Monday, February 7, 2011

To Eat, or Not to Eat.

Human nature is to consume everything in sight just for the rush you can feel when you tear through it with your teach and let your taste buds tell your brain you're enjoying it. Then to have it slide into your stomach and be forgotten. Forgotten that is until you step on the scale, or try to get into ass-tight jeans. Or when you're heavier than half of your male friends. 

While a recent post discussed how average my weight is, I still decided that no one cares what the doctors say, just what the scale says. 
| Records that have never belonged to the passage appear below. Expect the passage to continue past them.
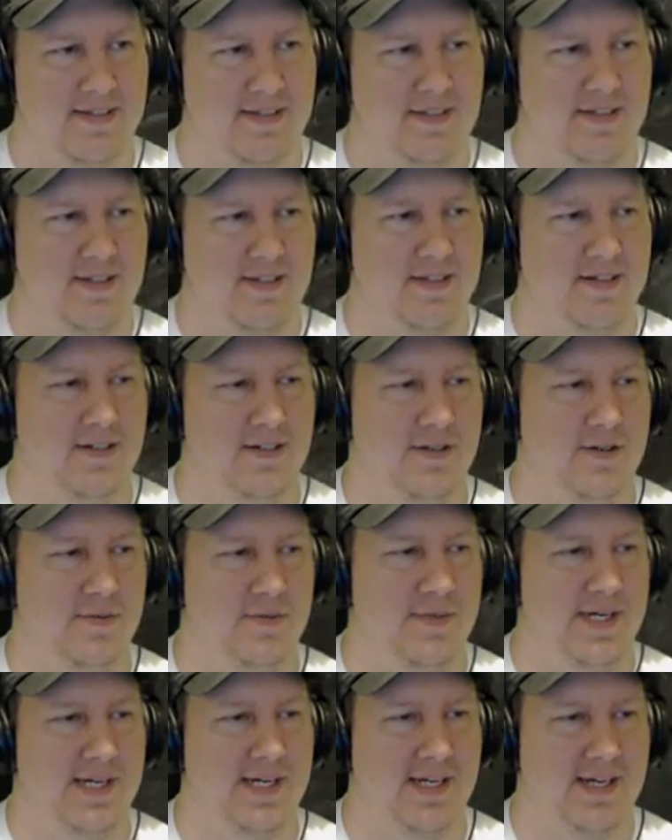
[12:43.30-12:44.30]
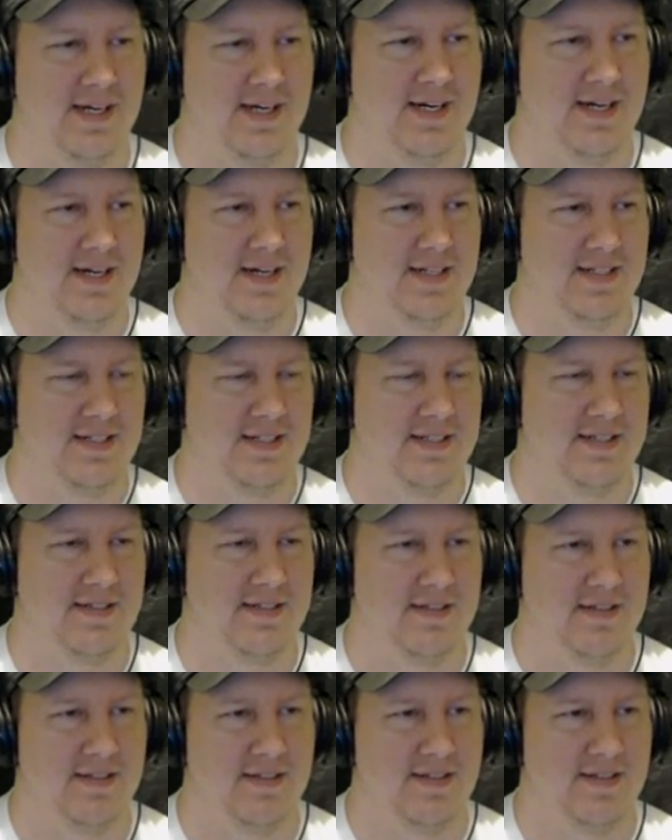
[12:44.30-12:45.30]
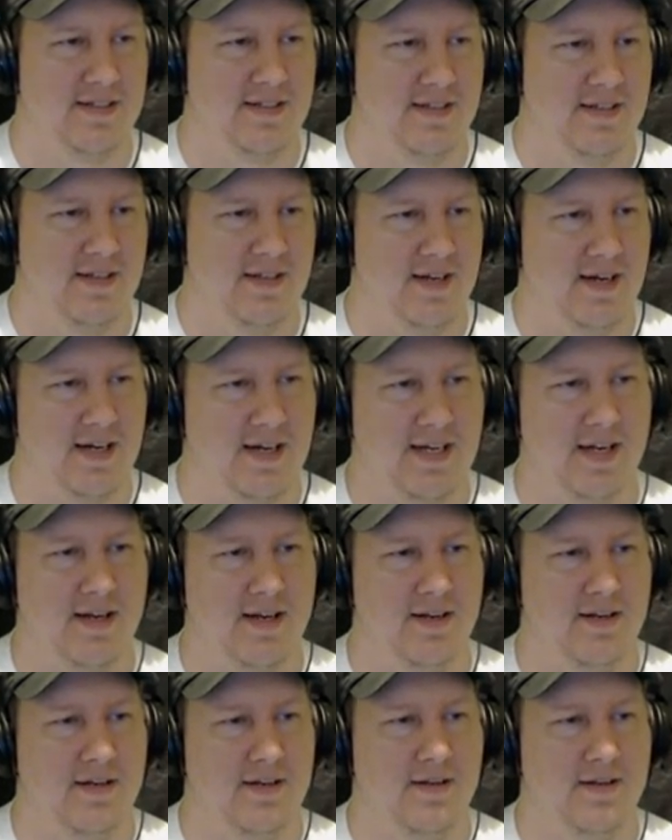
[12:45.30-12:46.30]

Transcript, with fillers: Oh, my gosh. I get...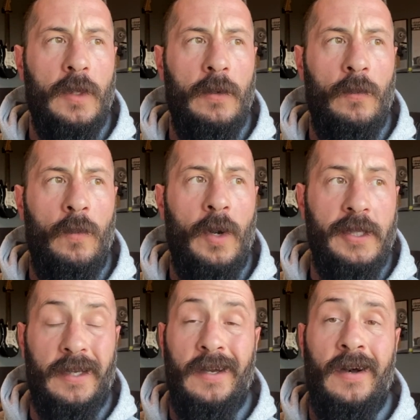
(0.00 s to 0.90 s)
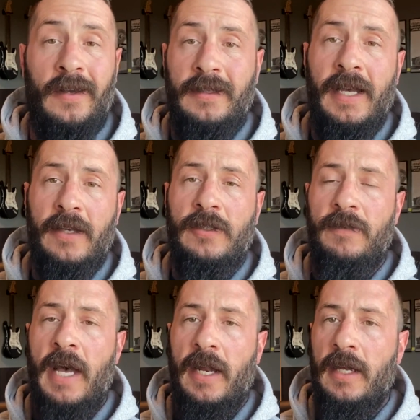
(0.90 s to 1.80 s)
What the context
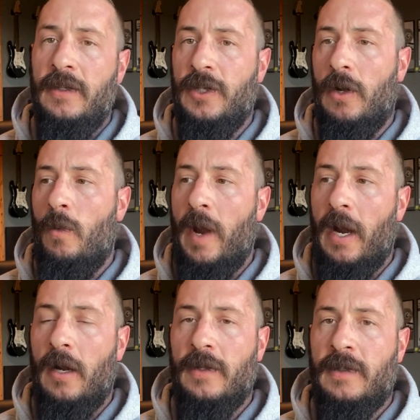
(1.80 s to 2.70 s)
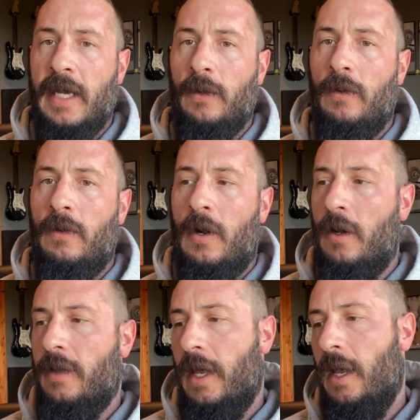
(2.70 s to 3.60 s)
of that is, where in a cycle
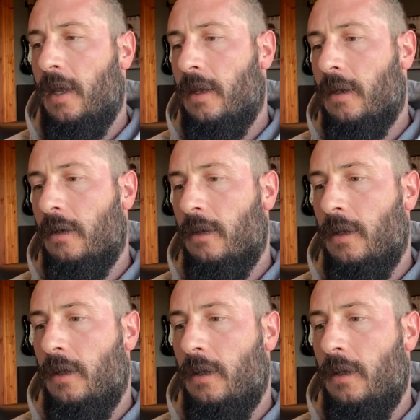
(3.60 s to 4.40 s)
are they, andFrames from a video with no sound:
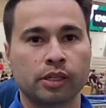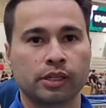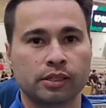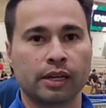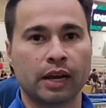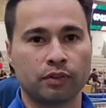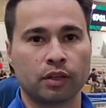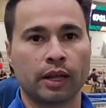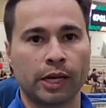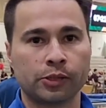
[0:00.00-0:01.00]
the kids I have
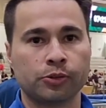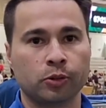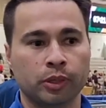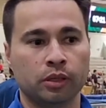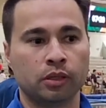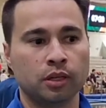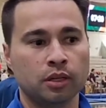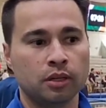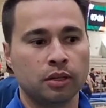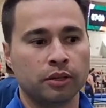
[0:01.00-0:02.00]
in the classroom,
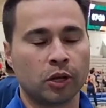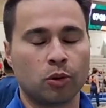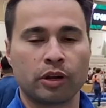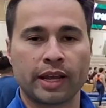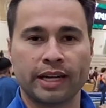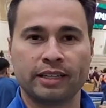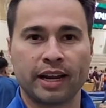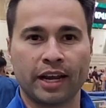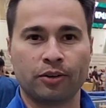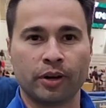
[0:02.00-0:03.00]
and they work hand in
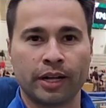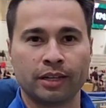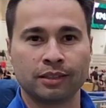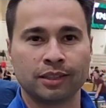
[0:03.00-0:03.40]
hand, right?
Well, I only ate half of breakfast and broke my lunch up into small meals throughout the day. I ate a bagel for dinner at about 15:30. And that was it. It feels kinda good. To not eat. Im growing used to the empty feeling in my stomach and the lightheadedness. It puts you into a whole new world, hunger does. But I'd still rather not eat. I can almost talk to the moans my stomach makes. It's like a game. It wants, and I tease it with a little food and it moans out again later when I don't give it enough. But right now I'm winning. Maybe I'm doing it for me, maybe I'm not. Some might call it dumb, but we'll see how long it lasts. I may be sick of it tomorrow or I may keep going until I'm sick and they have to force feed me. I don't intend for the level of extremity to come out of this. I only want to feel good enough for him, since I'm not as I am. He's better looking than me and in much better shape and a much more talented athlete (well, maybe) and probably has got more money than me. I don't know why I want to seem good enough. But I won't fake anything. I'll get in better shape and get prettier. And maybe someday I'll have lots of money. But who knows? I sure don't.